START Data supplied
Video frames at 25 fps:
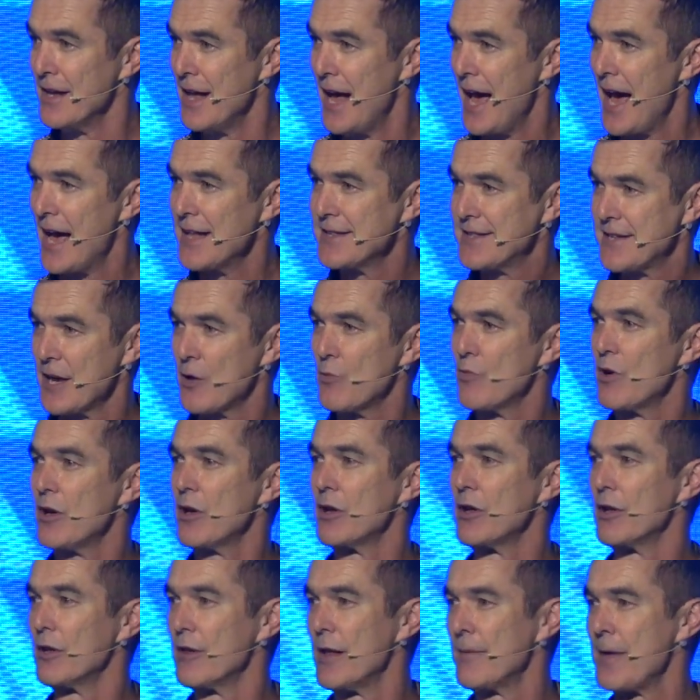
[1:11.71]
And so
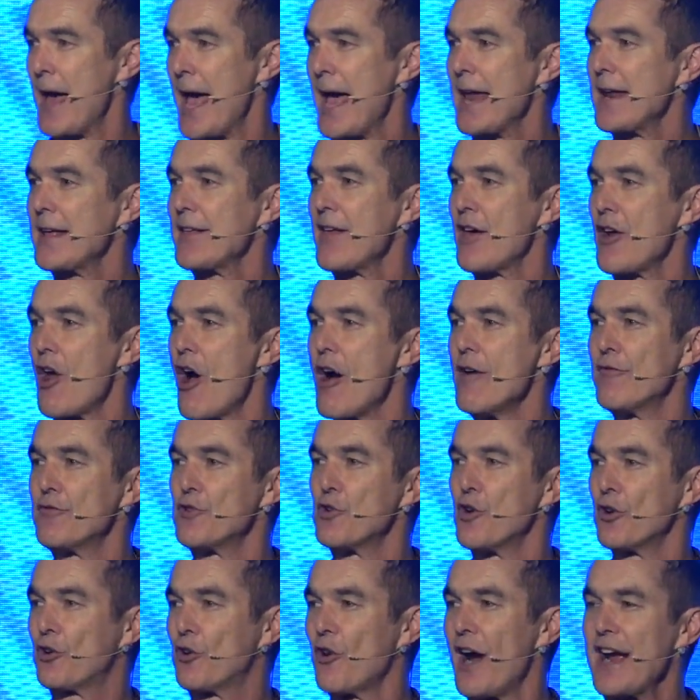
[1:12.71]
we'll be handing that over
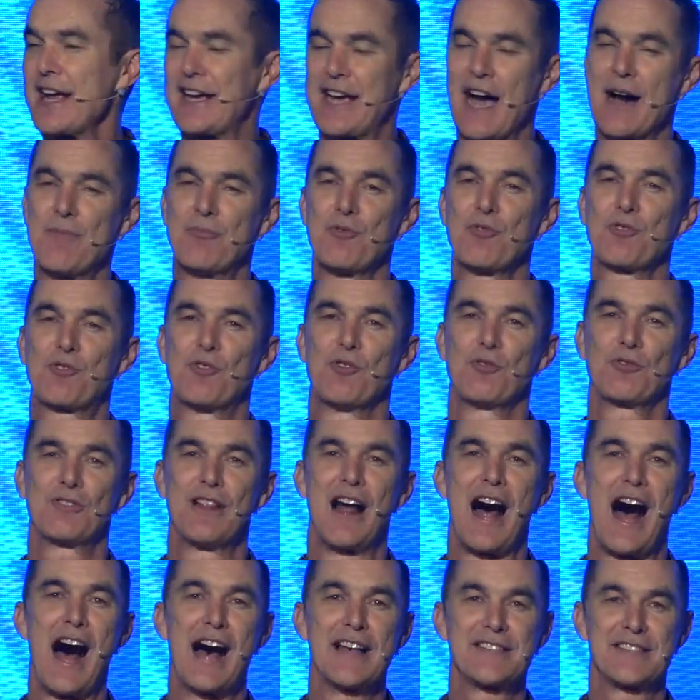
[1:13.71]
to a great couple called
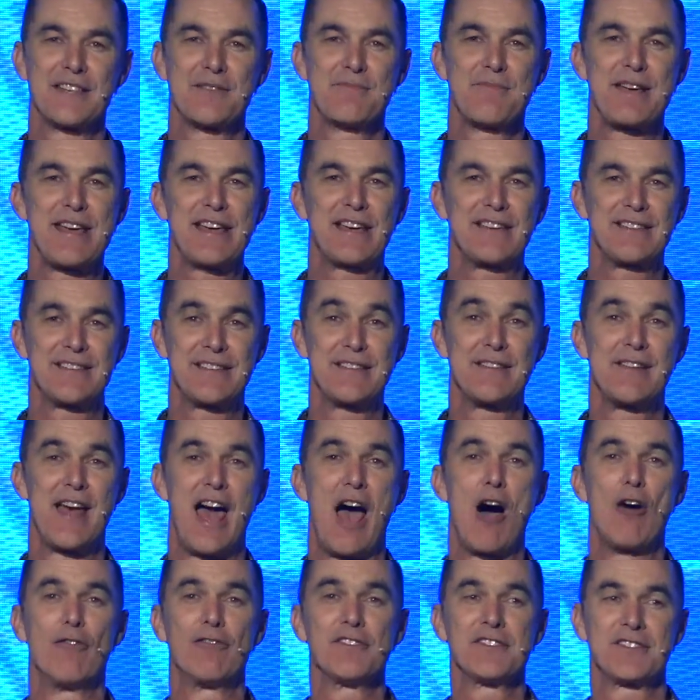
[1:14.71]
Lars and Megas
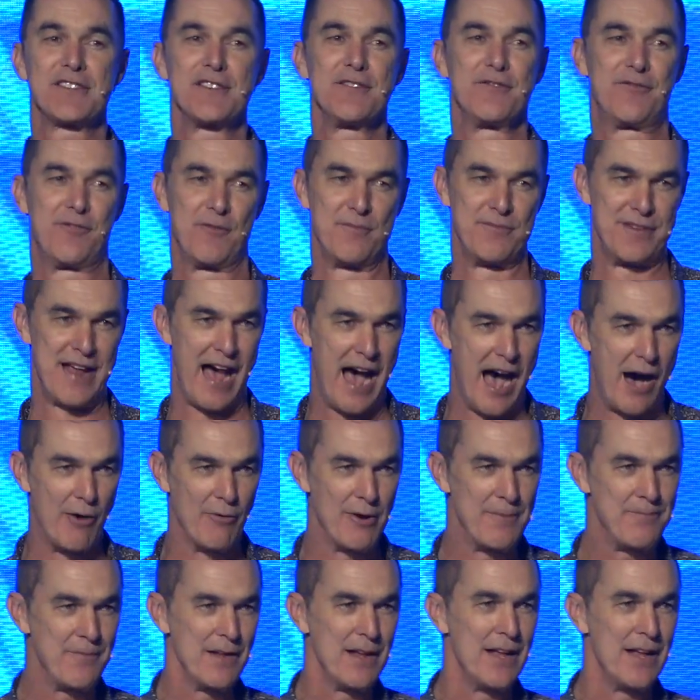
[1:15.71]
Halverson from Darwin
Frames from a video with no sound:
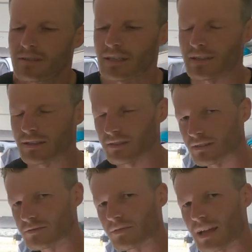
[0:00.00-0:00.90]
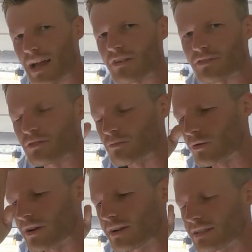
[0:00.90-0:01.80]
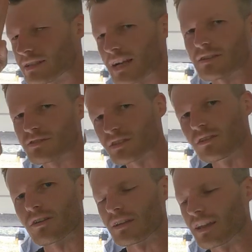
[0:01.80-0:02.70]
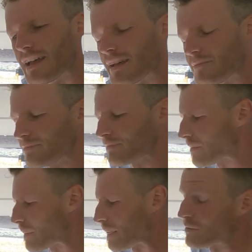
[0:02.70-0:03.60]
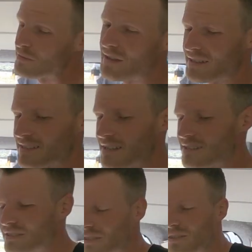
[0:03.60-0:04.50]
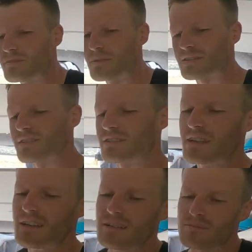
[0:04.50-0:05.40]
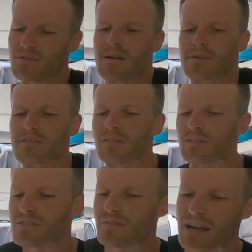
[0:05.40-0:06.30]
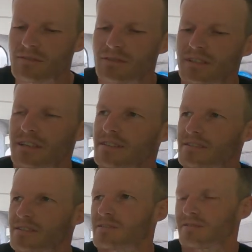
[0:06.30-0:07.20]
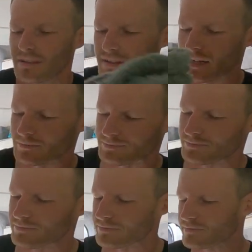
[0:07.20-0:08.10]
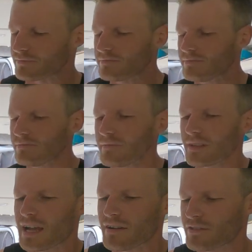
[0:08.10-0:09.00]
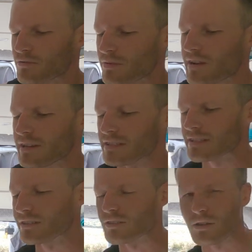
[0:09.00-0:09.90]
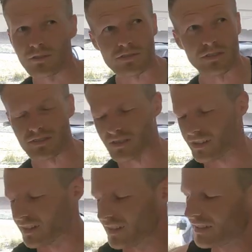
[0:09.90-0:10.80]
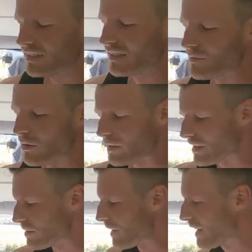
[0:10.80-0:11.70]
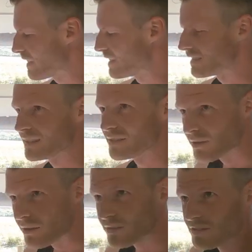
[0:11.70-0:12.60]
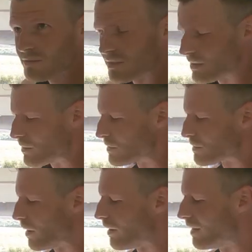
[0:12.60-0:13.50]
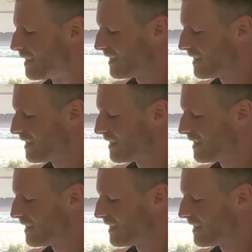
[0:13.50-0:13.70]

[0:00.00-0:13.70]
like half your brain is kind of still on alert, which makes sense, you know, going back to primeval survival days and stuff like that. Half your brain is still conscious about where you are. It knows you're in a new spot,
END Data supplied
--- Exercise details ---
Would you restate word for word each line from the one that holds "[0:01.80-0:02.70]" to the end of the material, both ends included, without the pictures?

--- Solution ---
[0:01.80-0:02.70]
[0:02.70-0:03.60]
[0:03.60-0:04.50]
[0:04.50-0:05.40]
[0:05.40-0:06.30]
[0:06.30-0:07.20]
[0:07.20-0:08.10]
[0:08.10-0:09.00]
[0:09.00-0:09.90]
[0:09.90-0:10.80]
[0:10.80-0:11.70]
[0:11.70-0:12.60]
[0:12.60-0:13.50]
[0:13.50-0:13.70]

[0:00.00-0:13.70]
like half your brain is kind of still on alert, which makes sense, you know, going back to primeval survival days and stuff like that. Half your brain is still conscious about where you are. It knows you're in a new spot,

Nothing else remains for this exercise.